The next summit explores security and the user experience in open identity technologies. It is co sponsored by Google and Symantec and will take place at 350 Ellis Street Mountain View, CA on the afternoon of May 2nd preceding the Internet Identity Workshop. We anticipate up to 70 attendees to include a variety of technical teams from Symantec and other Silicon Valley companies. The OIDF and co sponsors are reaching out for fresh perspectives from opinion leaders in the mobile platform, risk management and high assurance/multi factor identity space. We will post an Eventbrite notice soon. Send your suggestions for speakers, panels and topics to firstname.lastname@example.org
While much attention has been directed at identity providers, we want to frame the OpenID security/user experience issues in a bucket we call relying parties best practices (RPBP)
In December, The Open Identity Exchange (OIX) and the Center for Democracy and Technology (CDT) co sponsored a OpenID Policy Summit with invited experts from the American Bar Association’s Committee on Identity and Harvard’s Berkman Center for Law and the Internet. The May 2nd OpenID Security Summit is the technology counterpoint to the policy work done in Washington DC with the advocacy, academic and legal communities. The focus of both Policy and Security Summits are on RPBP (relying party best practices) a linchpin of any deployment or trust framework especially those involving government agencies. The user experience / security issues of RPBP are a key common denominator as they impact all stakeholders in the ecosystem and relies on OpenID for interoperability across a diverse set of use cases.
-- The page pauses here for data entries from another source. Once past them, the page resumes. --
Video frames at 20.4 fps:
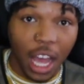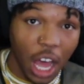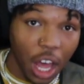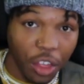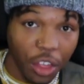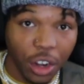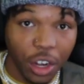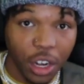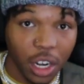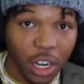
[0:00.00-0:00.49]

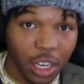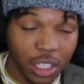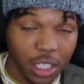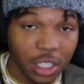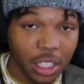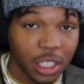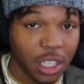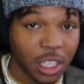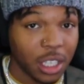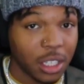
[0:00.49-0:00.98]
other,
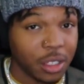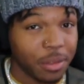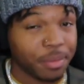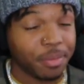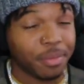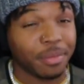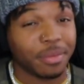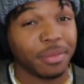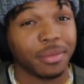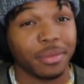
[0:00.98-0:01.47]

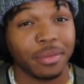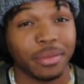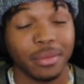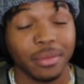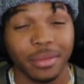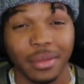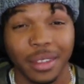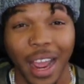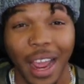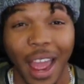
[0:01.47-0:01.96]

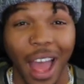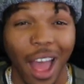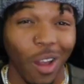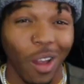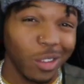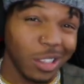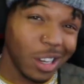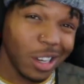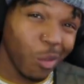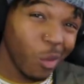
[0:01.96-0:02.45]
how,
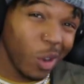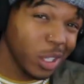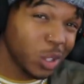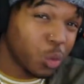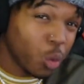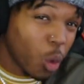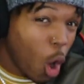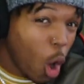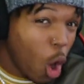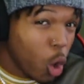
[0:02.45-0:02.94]
what's
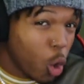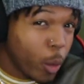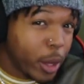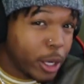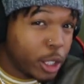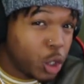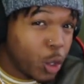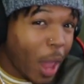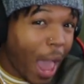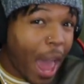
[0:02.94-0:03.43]
wrong
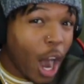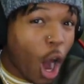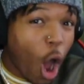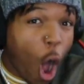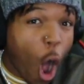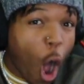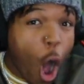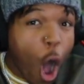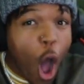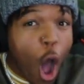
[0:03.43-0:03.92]
with you? Out of
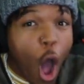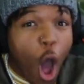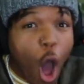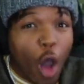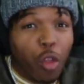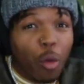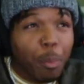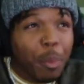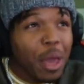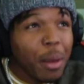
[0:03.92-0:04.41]
all
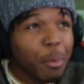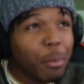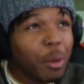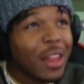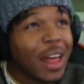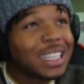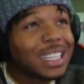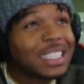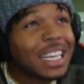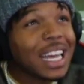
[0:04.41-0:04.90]
the people
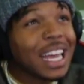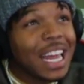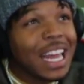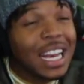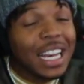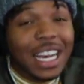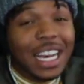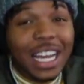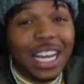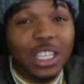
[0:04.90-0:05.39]
that's
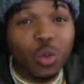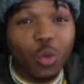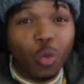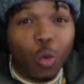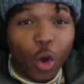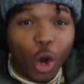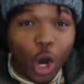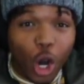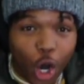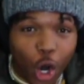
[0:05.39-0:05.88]
in this
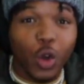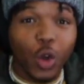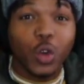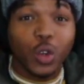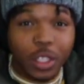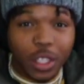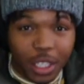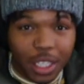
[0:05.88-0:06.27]
world,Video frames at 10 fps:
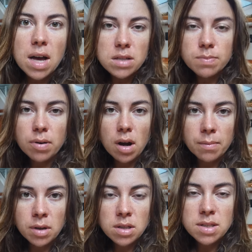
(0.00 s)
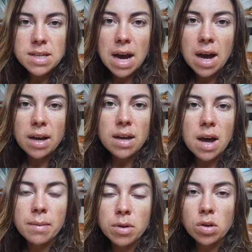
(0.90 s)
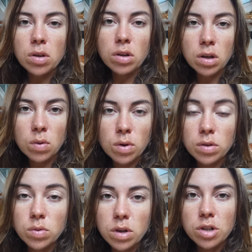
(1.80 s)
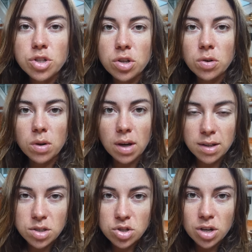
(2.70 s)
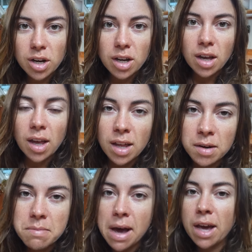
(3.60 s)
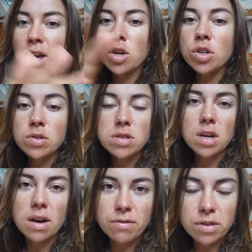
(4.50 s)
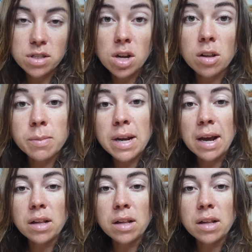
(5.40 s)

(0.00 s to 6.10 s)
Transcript: As promised, I am including World War II history in my cruising of the SolomonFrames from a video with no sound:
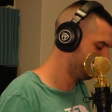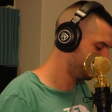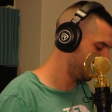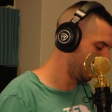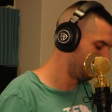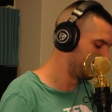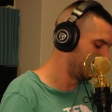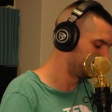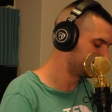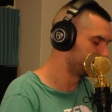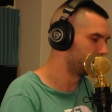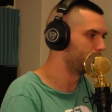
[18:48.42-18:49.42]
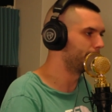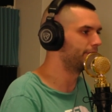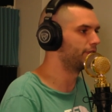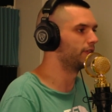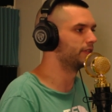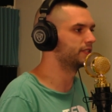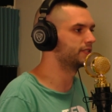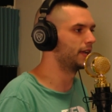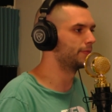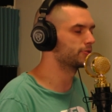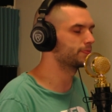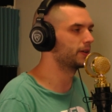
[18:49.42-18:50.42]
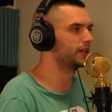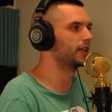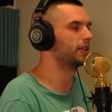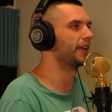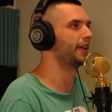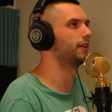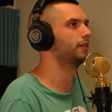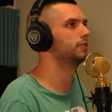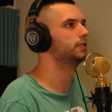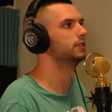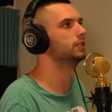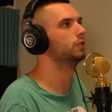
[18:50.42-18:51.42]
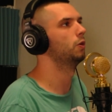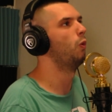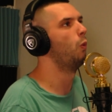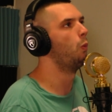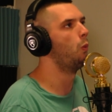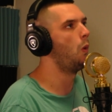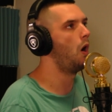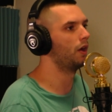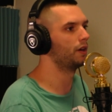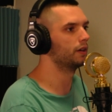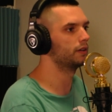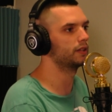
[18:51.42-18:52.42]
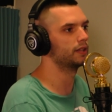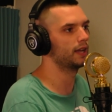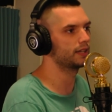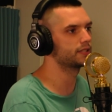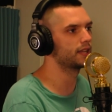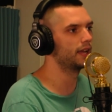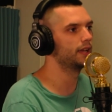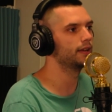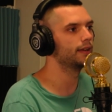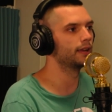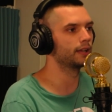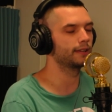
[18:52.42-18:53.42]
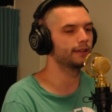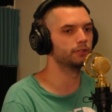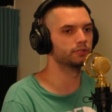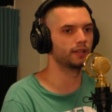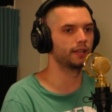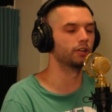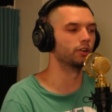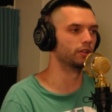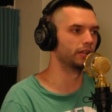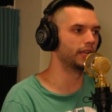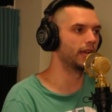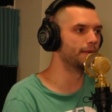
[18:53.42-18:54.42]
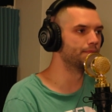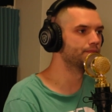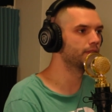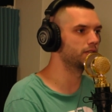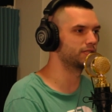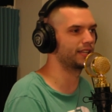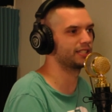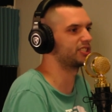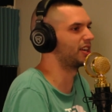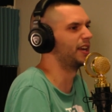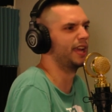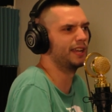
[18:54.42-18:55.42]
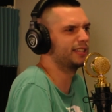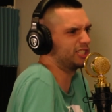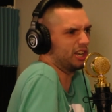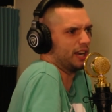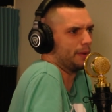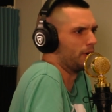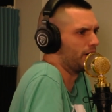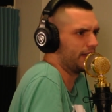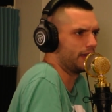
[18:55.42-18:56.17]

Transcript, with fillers: I went out the night before, and the Sabres played at like one the Okay. next day. Like it was like an early game. Yeah, it you was can like just Sunday- ride, Sunday the bender game.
We plan to publish a briefing paper providing summaries of the presentations with feedback from the audience, links for more information, etc. The Security Summit paper will report on the Summit’s discussion of RPBP (relying party best practices) and provide an overview of the security concerns of relying parties. In this way we hope to further the understanding of OpenID as it is today and how security concerns will impact OpenID as it evolves.